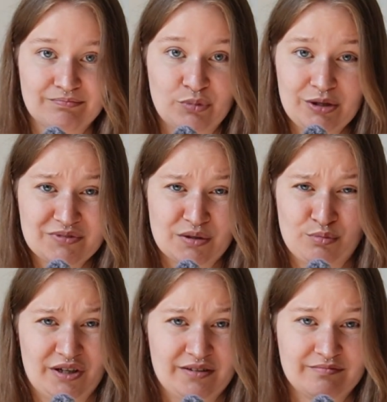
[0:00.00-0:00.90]
Put him
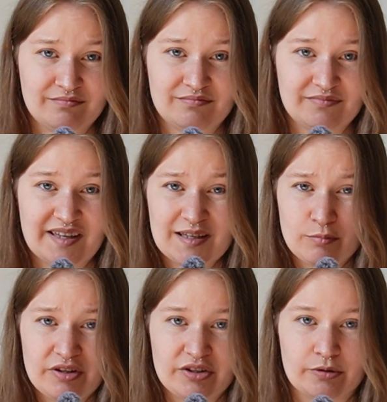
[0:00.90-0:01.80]
somewhere. Take him
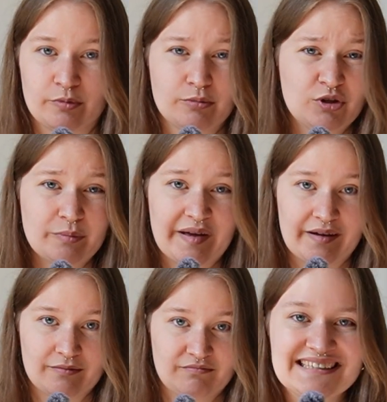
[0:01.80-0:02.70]
with you. Put him in your
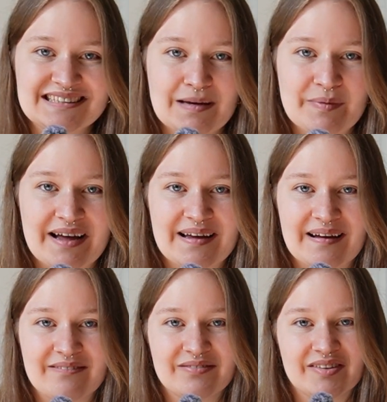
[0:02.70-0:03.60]
bag. Next up, I
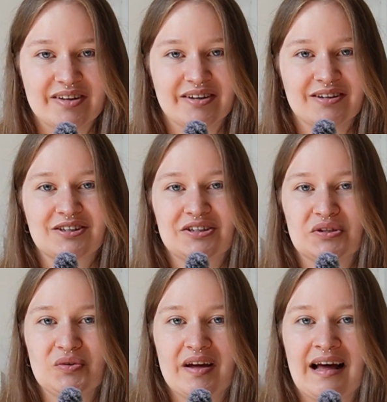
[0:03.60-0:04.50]
have the
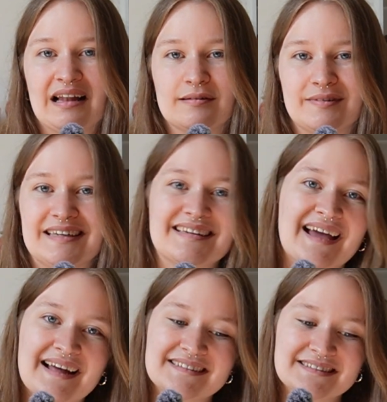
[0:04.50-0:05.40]
Cute Halloween
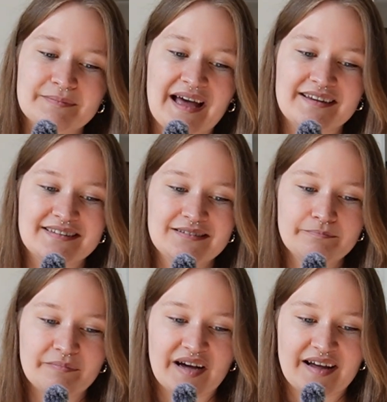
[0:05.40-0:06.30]
Cats
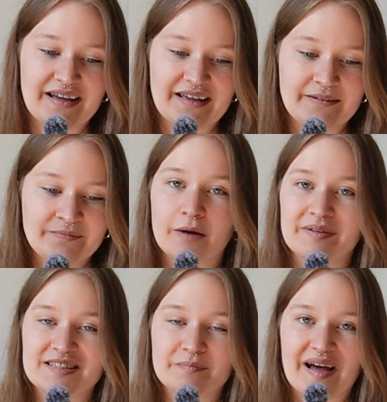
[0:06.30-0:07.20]
pattern by
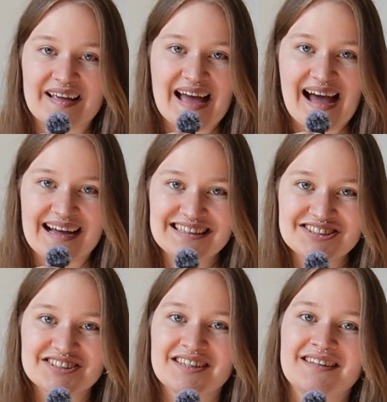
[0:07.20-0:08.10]
Chubbies by
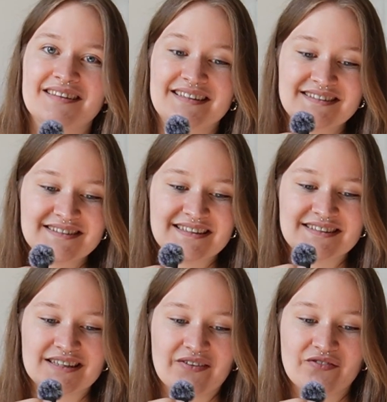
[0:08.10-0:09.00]
Ash. This
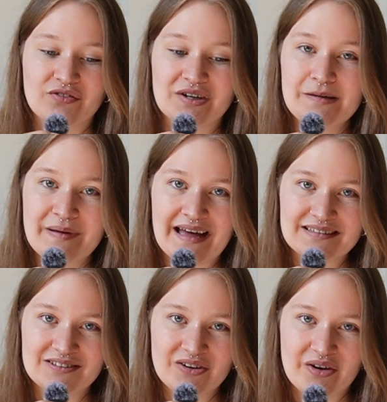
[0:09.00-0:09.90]
is a free
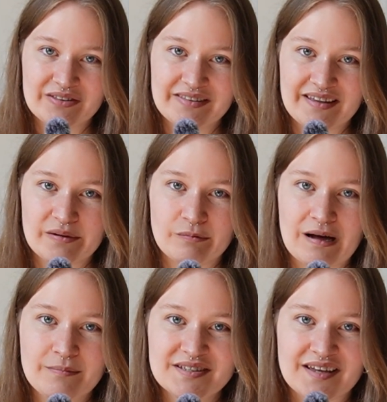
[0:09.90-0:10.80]
pattern on their
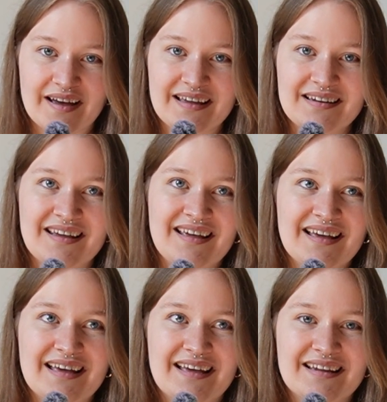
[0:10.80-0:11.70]
website,
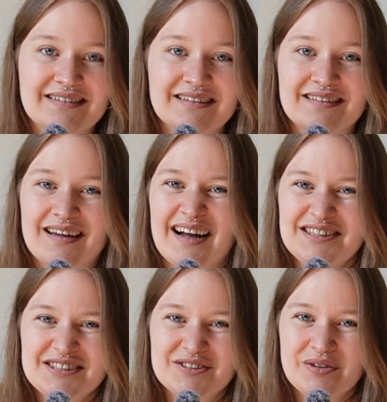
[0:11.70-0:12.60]
and I
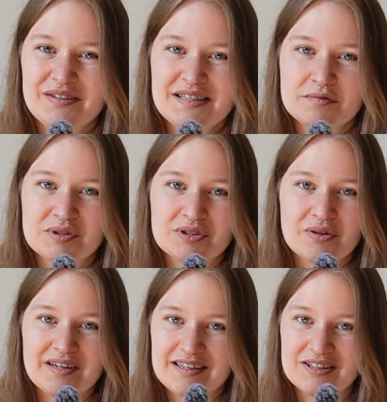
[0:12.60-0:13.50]
just thought these were
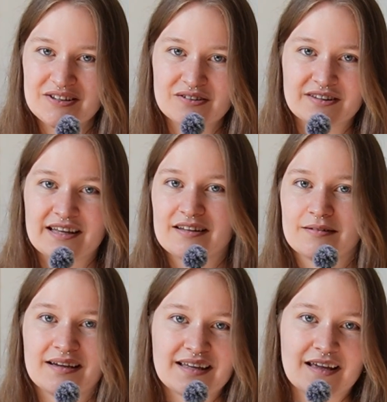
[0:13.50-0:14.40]
so dang cute. They're,
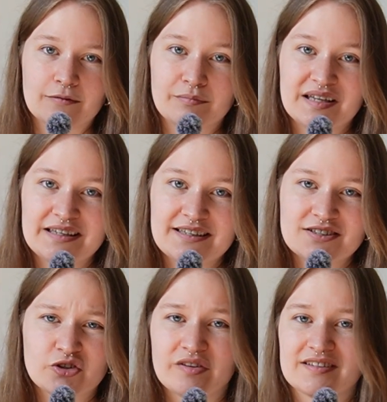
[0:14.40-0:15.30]
again, minis,
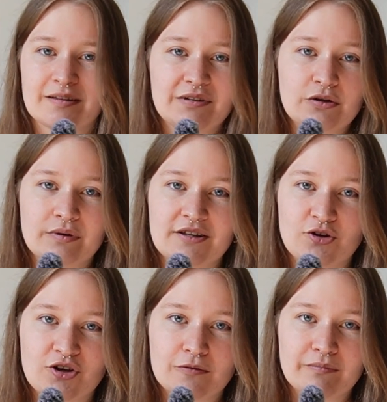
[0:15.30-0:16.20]
so there's something quick
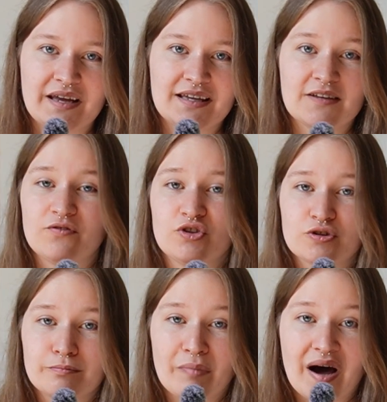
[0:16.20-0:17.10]
you can make. If you
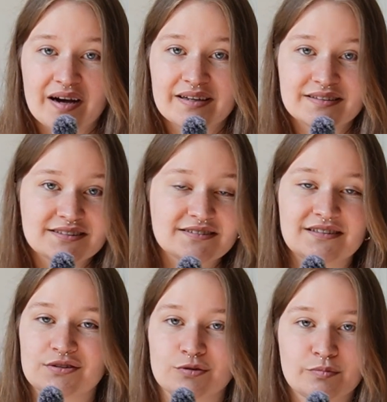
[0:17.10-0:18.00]
do markets,
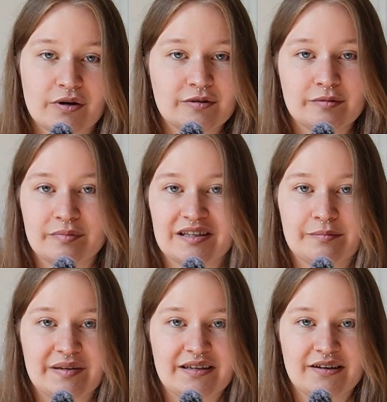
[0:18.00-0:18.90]
this would probably
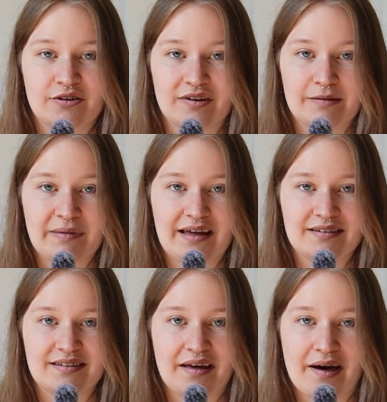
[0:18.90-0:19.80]
be a great
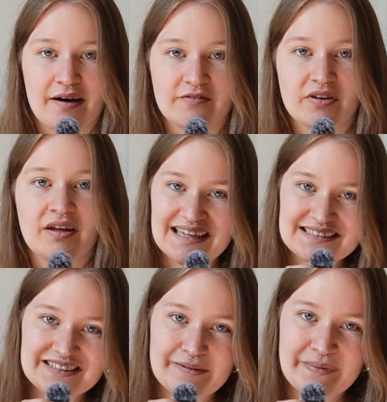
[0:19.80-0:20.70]
pattern to have.
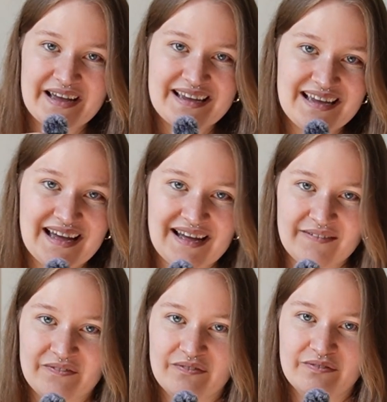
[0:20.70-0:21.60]
Next up, I
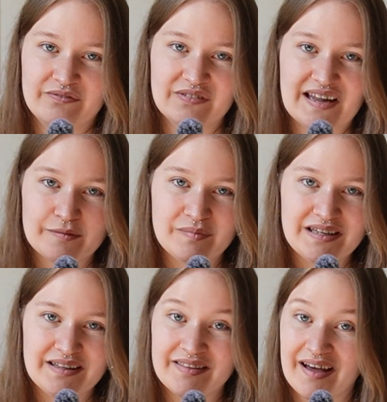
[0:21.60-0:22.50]
have
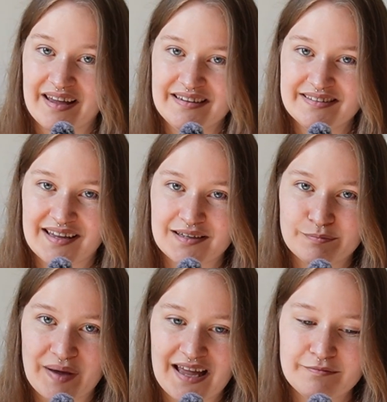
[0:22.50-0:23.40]
Vladimir the Undead
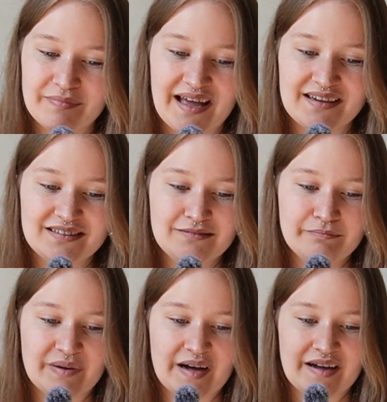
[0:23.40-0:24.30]
Bat pattern
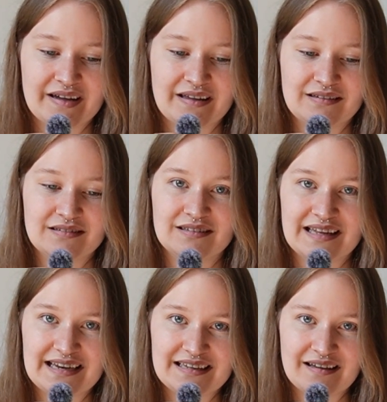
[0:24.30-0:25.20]
by
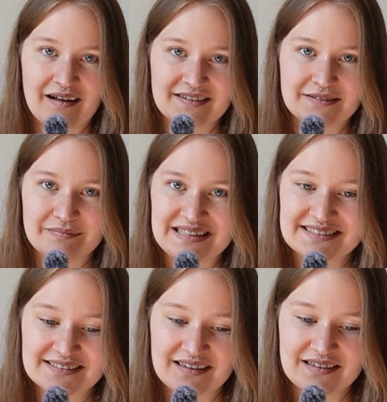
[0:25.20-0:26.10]
Lady
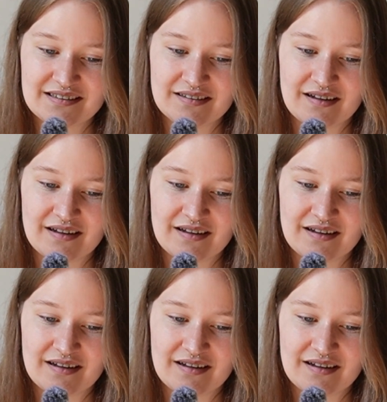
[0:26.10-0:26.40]
Artemisa.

____________

**Requirement**
Copy the listing exactly but drop its images.

**Reply to the task**
[0:00.00-0:00.90]
Put him
[0:00.90-0:01.80]
somewhere. Take him
[0:01.80-0:02.70]
with you. Put him in your
[0:02.70-0:03.60]
bag. Next up, I
[0:03.60-0:04.50]
have the
[0:04.50-0:05.40]
Cute Halloween
[0:05.40-0:06.30]
Cats
[0:06.30-0:07.20]
pattern by
[0:07.20-0:08.10]
Chubbies by
[0:08.10-0:09.00]
Ash. This
[0:09.00-0:09.90]
is a free
[0:09.90-0:10.80]
pattern on their
[0:10.80-0:11.70]
website,
[0:11.70-0:12.60]
and I
[0:12.60-0:13.50]
just thought these were
[0:13.50-0:14.40]
so dang cute. They're,
[0:14.40-0:15.30]
again, minis,
[0:15.30-0:16.20]
so there's something quick
[0:16.20-0:17.10]
you can make. If you
[0:17.10-0:18.00]
do markets,
[0:18.00-0:18.90]
this would probably
[0:18.90-0:19.80]
be a great
[0:19.80-0:20.70]
pattern to have.
[0:20.70-0:21.60]
Next up, I
[0:21.60-0:22.50]
have
[0:22.50-0:23.40]
Vladimir the Undead
[0:23.40-0:24.30]
Bat pattern
[0:24.30-0:25.20]
by
[0:25.20-0:26.10]
Lady
[0:26.10-0:26.40]
Artemisa.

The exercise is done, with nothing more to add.